The NPTC has established a group of action-oriented, implementation-focused task forces. Each task force is to compile creative, future-oriented and, most of all, feasible recommendations for implementation within the next 5—10 years. Task force membership, comprised of more than 90 leading psychiatrists, includes but is not limited to members of the NPTC. Many others are also being asked to participate, based on specific areas of expertise and stakeholder membership. Each task force is expected to "cross-talk" and integrate their ideas and recommendations. In this way each recommendation will have to be considered in relation to regulatory modifications that might involve the NIH, ACGME, ABPN and/or other institutions and agencies, each of which has to be considered in relation to each recommendation (i.e., "impact statements"). Task force recommendations are expected to be as explicit as possible, designating the exact steps that various stakeholder groups will be expected to implement if improvements are to occur. The specific NPTC Task Forces and the issues they have been asked to address appear in a2
No one expects these tasks to be easy. Prior IOM reports that tackled difficulties of recruiting and retraining physician-researchers across the broad domain of academic medical specialties have been thorough and thoughtful conceptual documents with strong consensus recommendations. However, the IOM is primarily a "think tank." Ultimately, it is up to leaders in medicine as a whole, psychiatry in particular, to act on those recommendations if change is to occur. Although the 1994 report is well respected and physician-investigators remain an endangered species, the recommendations of the report and those of other similar documents have gone largely unaddressed, and these reports now serve primarily as dust-gatherers on library shelves. There are several reasons for this unfortunate outcome. First, the problems contributing to difficulties in recruiting and retaining academic physician-scientists are formidable, complex and systemic, originating at multiple levels in the culture of medicine and society as a whole. Furthermore, experts across the board acknowledge that estimating societal need for the medical professional workforce has been extremely challenging. The recommended solutions require highly involved bureaucratic interventions as well as financial support. Specific recommendations regarding research training must vie with numerous other resource and attention-seeking agendas that compete at each federal health policy level. Furthermore, specific health initiatives are often swamped and lost as larger federal priorities adjust with subsequent changes in funding priorities (e.g. consider the impact of the War on Terror.)

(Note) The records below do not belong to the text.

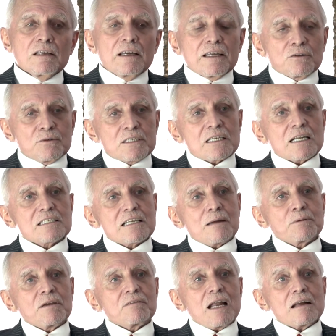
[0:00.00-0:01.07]
And the reason I
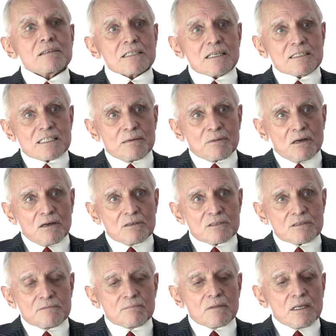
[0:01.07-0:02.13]
stopped giving outside seminars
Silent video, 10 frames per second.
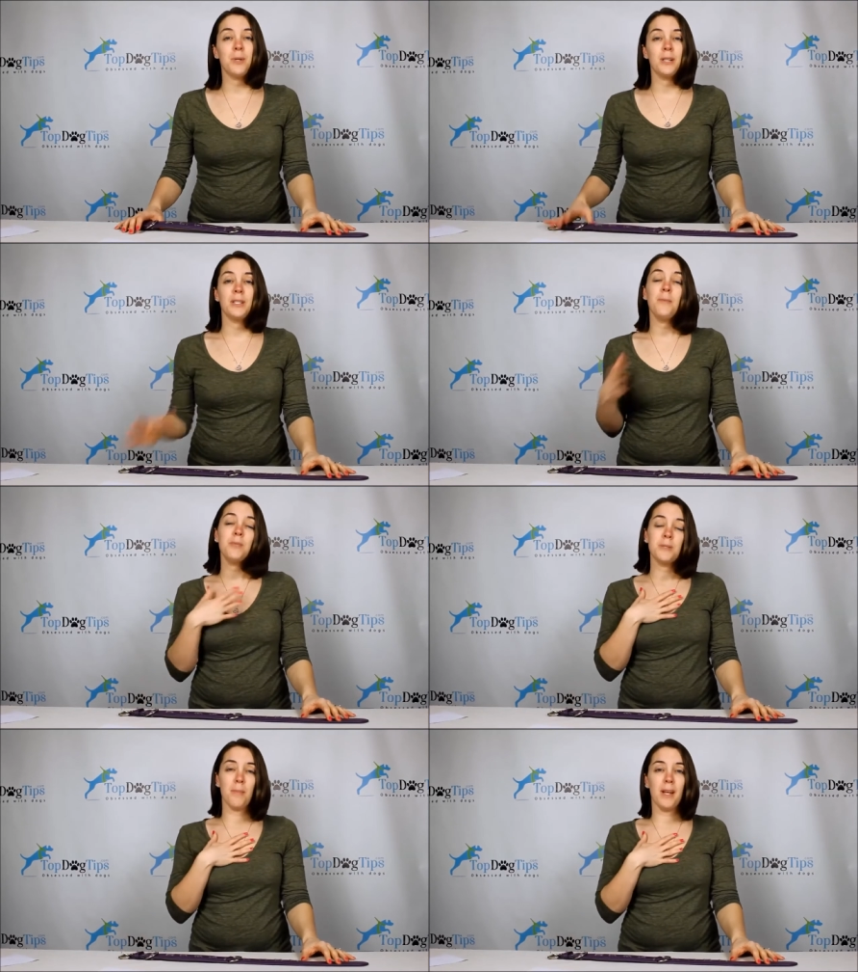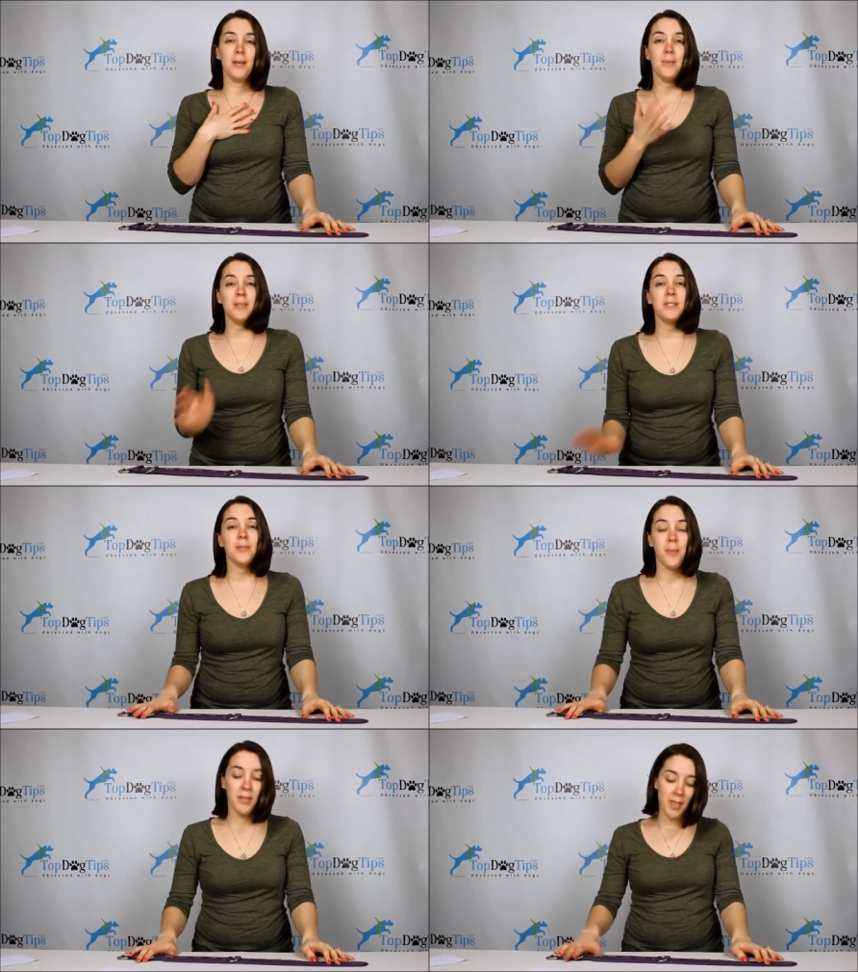Dog Tips. My name is
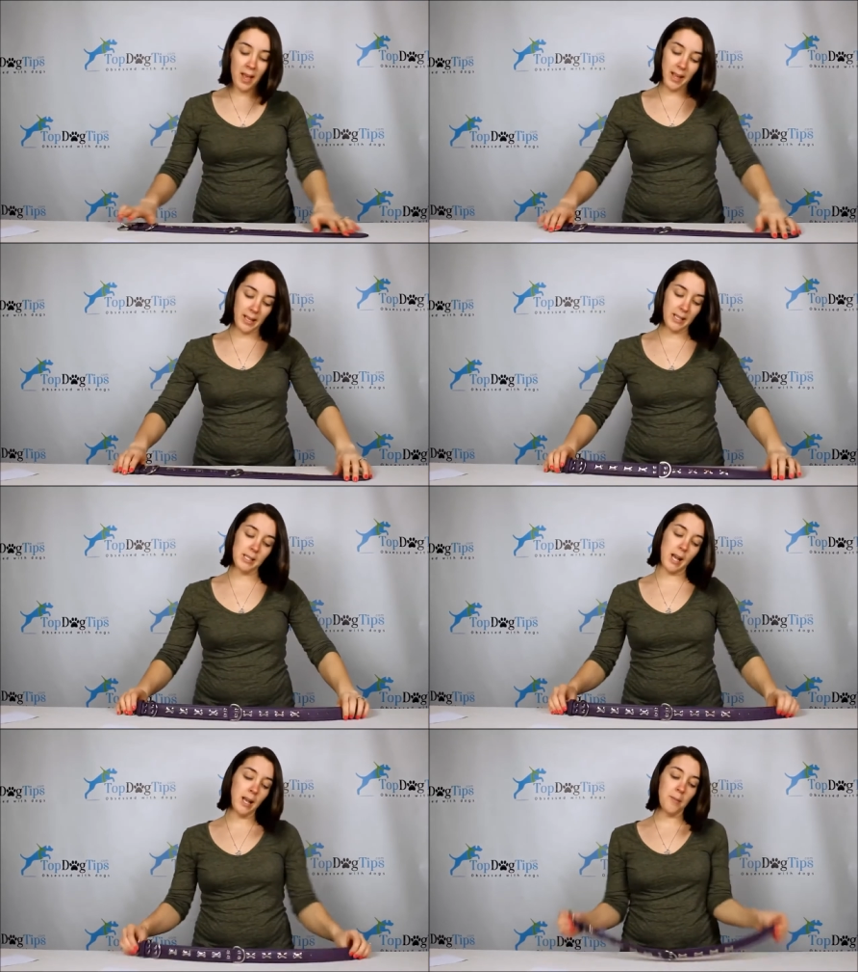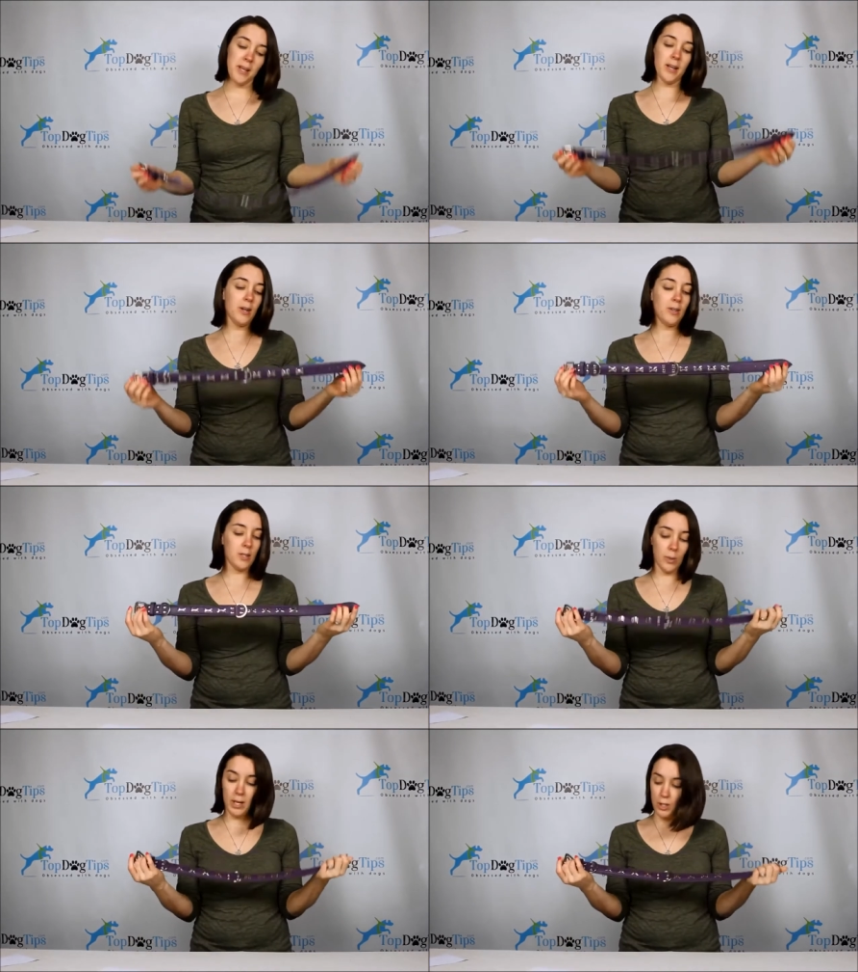Samantha and I am here
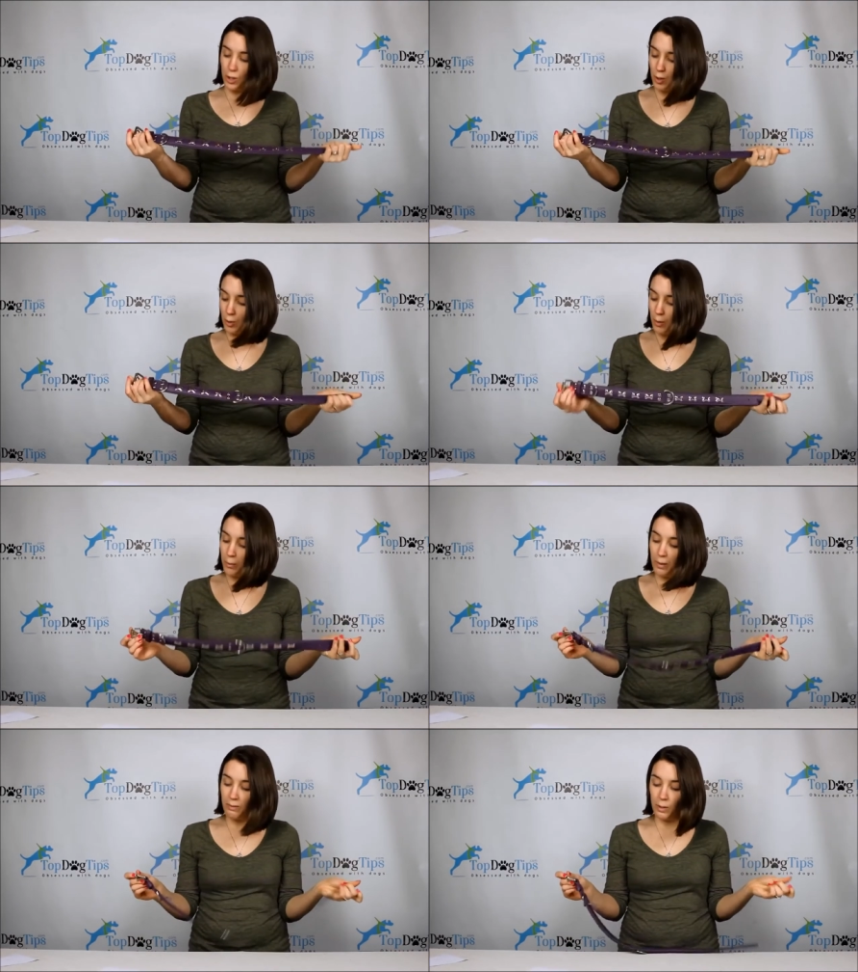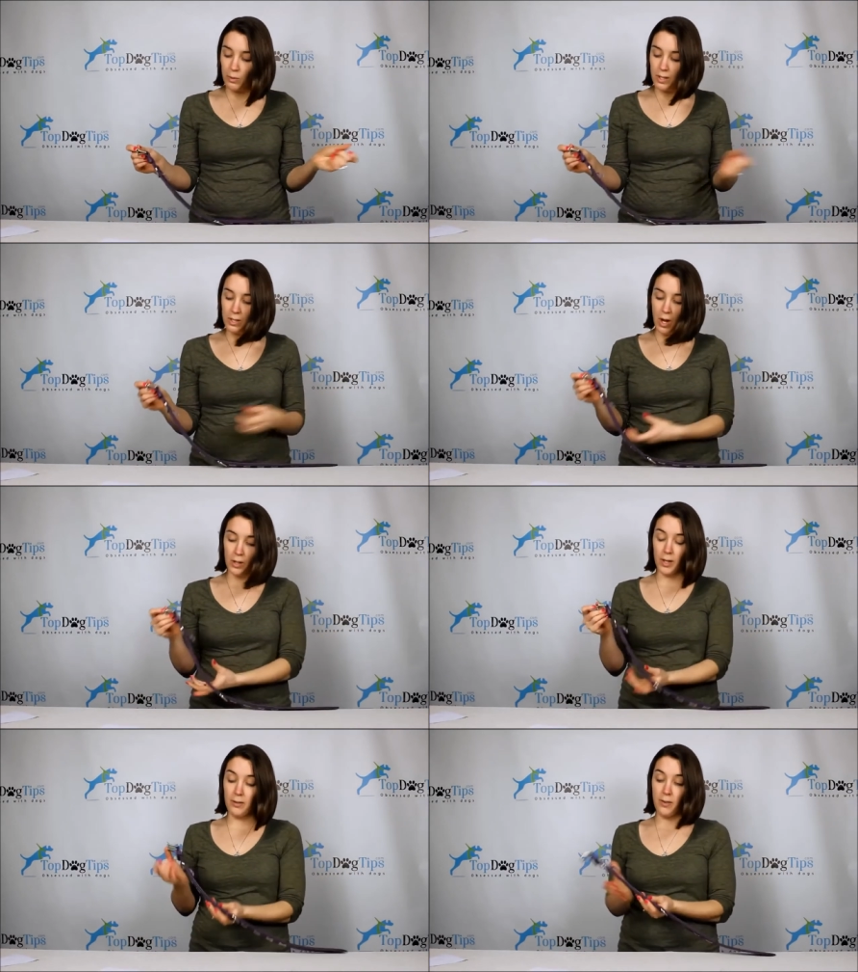this week to review this
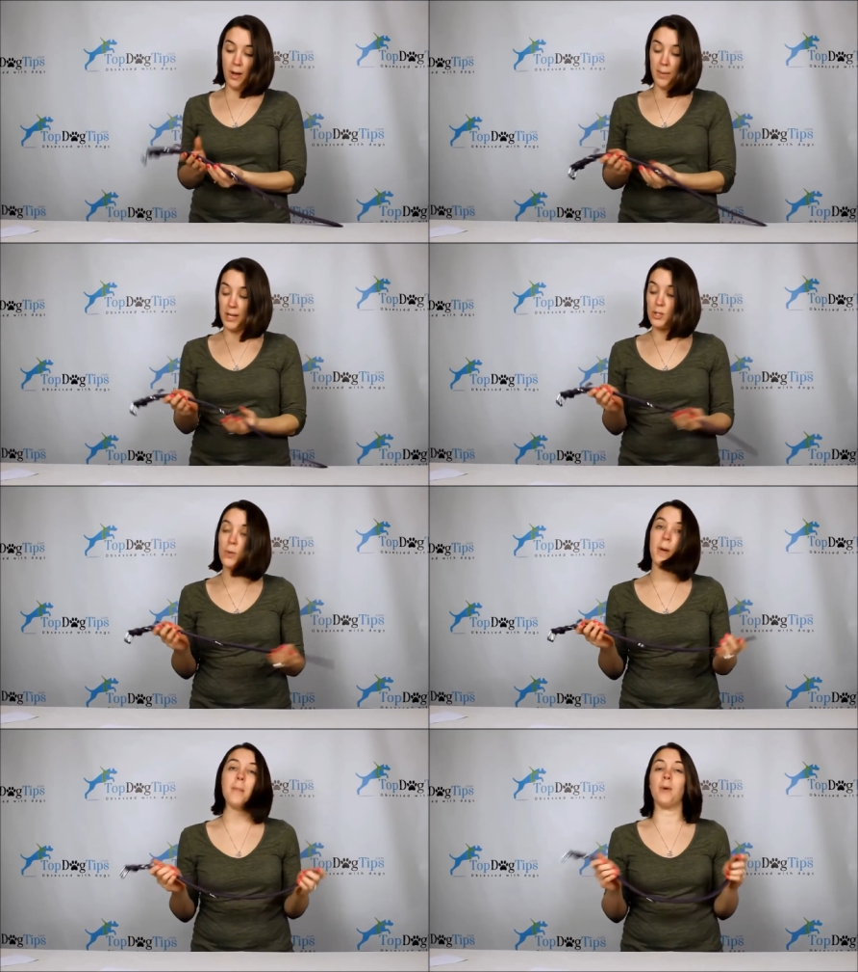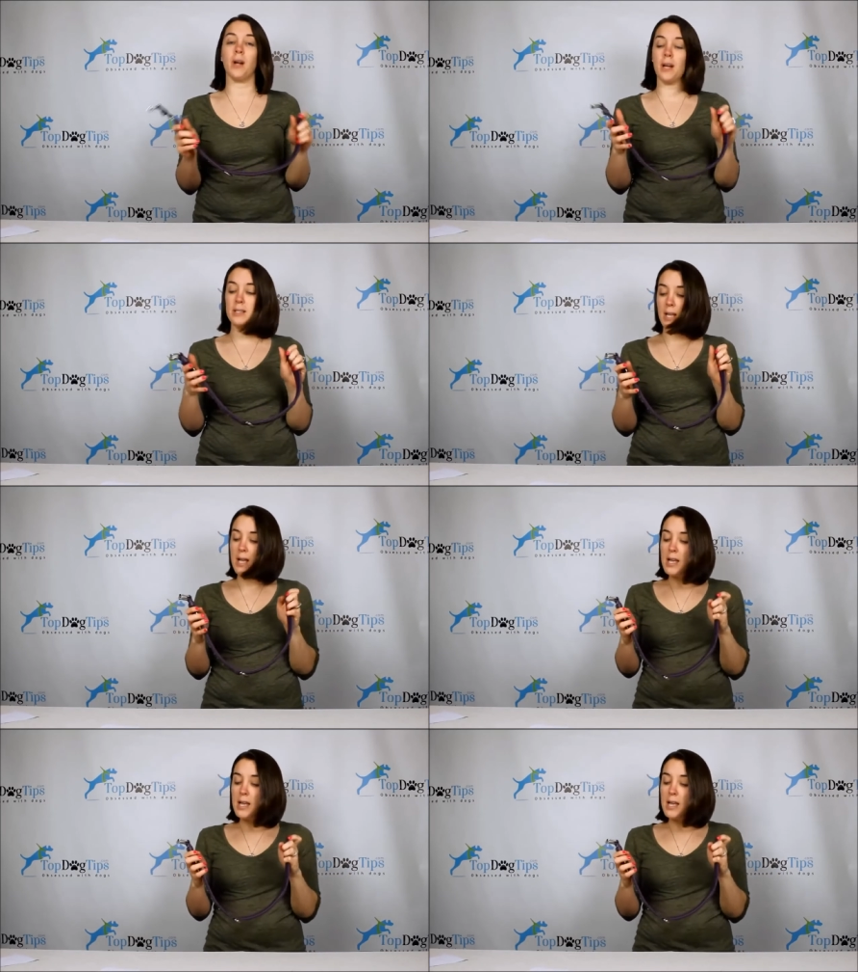collar from Angel Pet Products.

Nevertheless, efforts by the NIMH, NTPC, and all other stakeholder organizations designed to assure organized, practical, and sustained follow-up promise that our field will stay focused and on-track, with respect to implementing whatever feasible actions might contribute to increasing the number of psychiatrists training for and remaining in research careers. The overall health of scientific and academic psychiatry, our profession, and the public at large are linked to the outcomes.